Potential pitfalls of the metaverse for highly regulated business
While the metaverse presents revenue and growth potential for firms that embrace it, like many tech-led innovations within the financial services, its development and adoption so far precedes any overarching regulation or governance parameters.
Here are just some examples where highly regulated financial services in particular need to consider how the absence of a regulatory framework may affect their participation:
1. Business communications and team collaboration
Optimizing the metaverse to create new ‘connected environments’ for internal and remote collaboration is one clear point of entry for financial institutions. With the rise in hybrid working, new virtual meeting rooms create an opportunity to reduce video call fatigue, and bring more engaging and immersive qualities to the 2D meeting format. In fact, Microsoft has already announced intentions to integrate virtual experiences directly into Microsoft Teams from next year.
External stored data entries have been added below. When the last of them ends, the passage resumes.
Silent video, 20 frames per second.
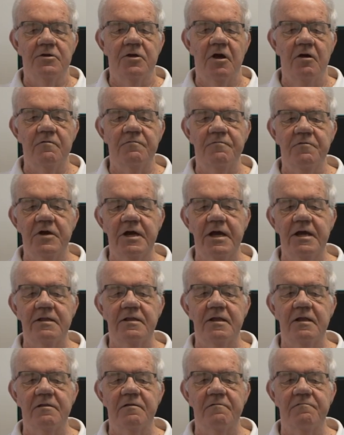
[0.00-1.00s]
Don't
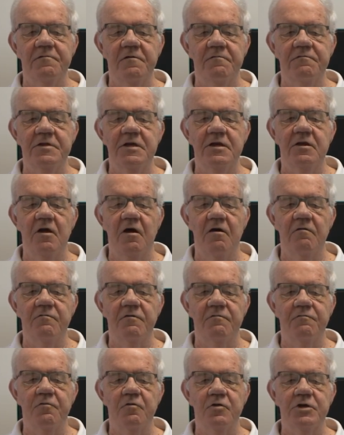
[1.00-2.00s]
forget that the
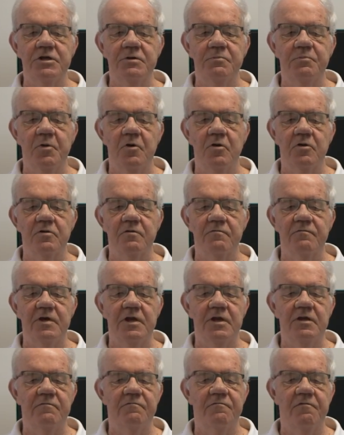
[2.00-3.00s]
15/40 part of
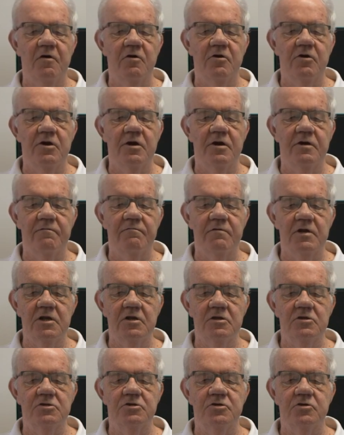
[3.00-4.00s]
any foreign
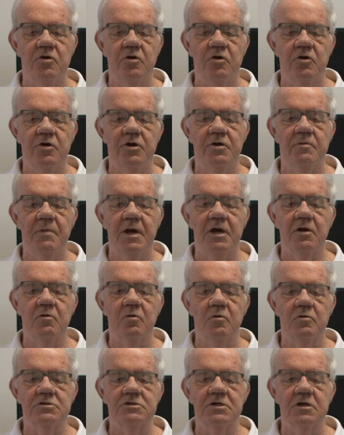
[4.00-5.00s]
dividends earned may
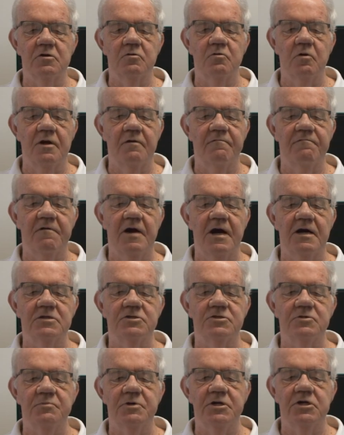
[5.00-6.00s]
also qualify
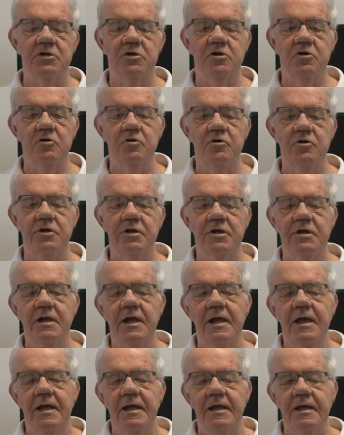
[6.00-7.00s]
to be
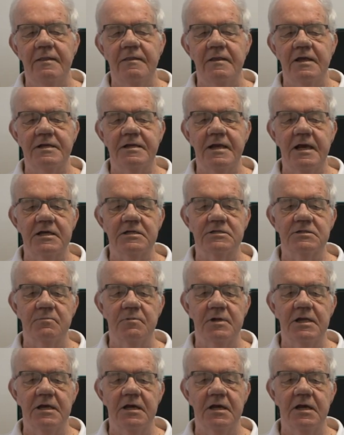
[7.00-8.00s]
included in the
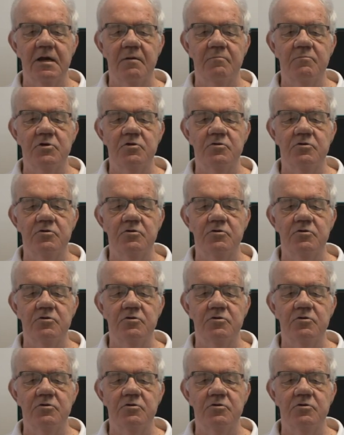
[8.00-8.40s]
taxable income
However, with regulators such as the SEC and FINRA intensifying their focus on how firms monitor and apply recordkeeping rules when using new and emerging channels, caution will be needed. This is especially true as the devices people use – or even wear – to connect to these environments will be varied and unlikely to be covered by existing policy, so how information would be retained and stored from a recordkeeping standpoint must considered. While valuable compliance lessons have been learned from firms’ increased use of channels like social media, the metaverse is likely to present even more complex challenges from a data governance standpoint.
2. Legacy stretch
Many financial firms are still working on legacy architectures, or a hybrid of legacy and cloud, as they advance their digital transformation strategies. This may bring limitations in terms of accessing metaverse environments and applications. Third parties may offer a point of entry but could add to, or create, supply chain complexity as well as questions concerning data accountability, especially in such a largely unregulated space.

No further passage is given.